Viajes al infierno del desierto. Viajes al paraíso de la soledad, donde el infinito lo ocupa todo, donde la nada es tan agobiante como las multitudes. Los límites de la existencia, de la mirada, de la resistencia y de la supervivencia. Para tomar unas cuantas imágenes que se podrían haber trucado. Porque si la realidad no importa, en esta ocasión la realidad lo es todo. Solamente porque esa realidad es la medida de todas las cosas cuando nos acercamos a las fronteras, a los límites de todo lo que conocemos.
A veces esos límites que definen la diferencia entre un territorio y otro que están unidos pero no son iguales no significan un límite final, sino la diferencia, esa inestable línea que separa la vida de la muerte, un territorio seguro, propio, de otro ajeno y peligroso. Esa franja de tierra de nadie que es la frontera, los límites entre la ciudad y la no ciudad, porque no se puede hablar de campo hasta más allá de esa zona mixta e híbrida sin definición, sin historia, sin pasado y sin futuro. La pregunta sería si esos límites, esas marcas casi siempre invisibles, las presentimos solo sobre la tierra o están también en el aire, en las nubes, en los mares. ¿Sabríamos notar, la mirada sentiría la transición entre el mar y el océano, entre los límites de exclusión de los mares nacionales? ¿Notamos cuando sobrevolamos un territorio u otro? O tal vez esos límites geopolíticos no son detectados por nuestros personales radares.
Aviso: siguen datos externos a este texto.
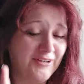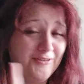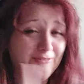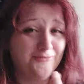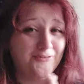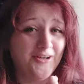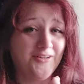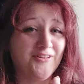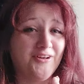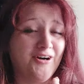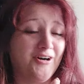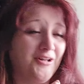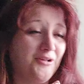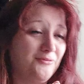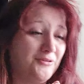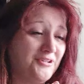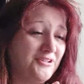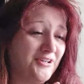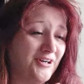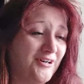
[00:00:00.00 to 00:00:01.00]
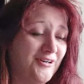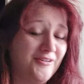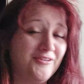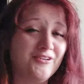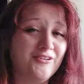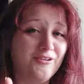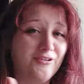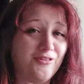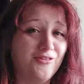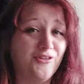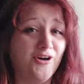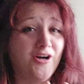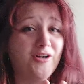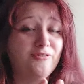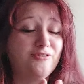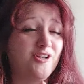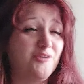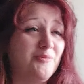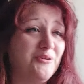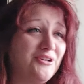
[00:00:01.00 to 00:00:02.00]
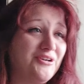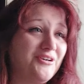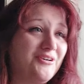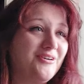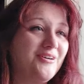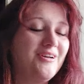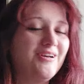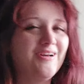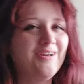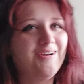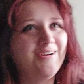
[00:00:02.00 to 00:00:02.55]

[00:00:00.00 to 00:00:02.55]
Fuck the Hollywood Cult, Thought Criminal.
La tierra abrumadora, el hielo abrasador, el agua inabarcable, los peligros de las demarcaciones invisibles, pero también y cada vez más, los límites de lo desconocido. Si ya conocemos este mundo, el único que podemos mirar con nuestros propios ojos habrá que crear ojos que vean más lejos, cámaras que puedan llevar nuestra mirada donde nuestros cuerpos no pueden llegar. Hay telescopios que ayudan a que veamos los límites últimos del universo, mucho más allá de la Luna o de Marte. Posiblemente el mundo se nos ha quedado pequeño, los viajes, la emigración, la exploración de nuevos recursos, llevan a cualquier lugar a miles de personas, pero el individuo solitario sigue siendo el que llega a esos resquicios imposibles. Aunque el viaje no tiene por qué ser físico. Si la imaginación nos transporta, hoy en día Internet también prolonga la mirada hacia unos límites difíciles de imaginar. Esos límites también se fotografían, también están aquí presentes. Porque los únicos límites de un fotógrafo son los límites de la mirada, con o sin ayuda, pero solo existen límites allí donde no llega la mirada de un artista.
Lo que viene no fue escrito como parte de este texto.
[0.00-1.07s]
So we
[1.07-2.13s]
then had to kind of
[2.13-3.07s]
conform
Los límites de la mirada se han ampliado considerablemente con las nuevas tecnologías. Internet y Google nos han permitido fotografiar el mundo, ver límites insospechados en lugares inaccesibles y la tecnología espacial visitar Venus y Plutón, ver los anillos siderales de Saturno. Gracias a las nuevas tecnologías, hemos visto más lejos que nunca antes ningún hombre, y aún veremos más, tal vez lleguemos a ver “naves en llamas más allá de Orion, brillar Rayos-C en la oscuridad cerca de la puerta de Tannhäuser”, y esas imágenes siempre perdurarán, no se las llevarán ni las lágrimas ni la muerte, pues una imagen, miles de imágenes, darán constancia eterna de aquello que uno solo pudo ver alguna vez. Pues nunca sabremos hasta dónde podremos extender los límites de nuestra percepción. Nunca sabremos cuántos hombres y mujeres estarán dispuestos a recorrer mundos desconocidos para hacer una sola fotografía, construir, robar, una imagen que justifique su vida y de sentido a las nuestras.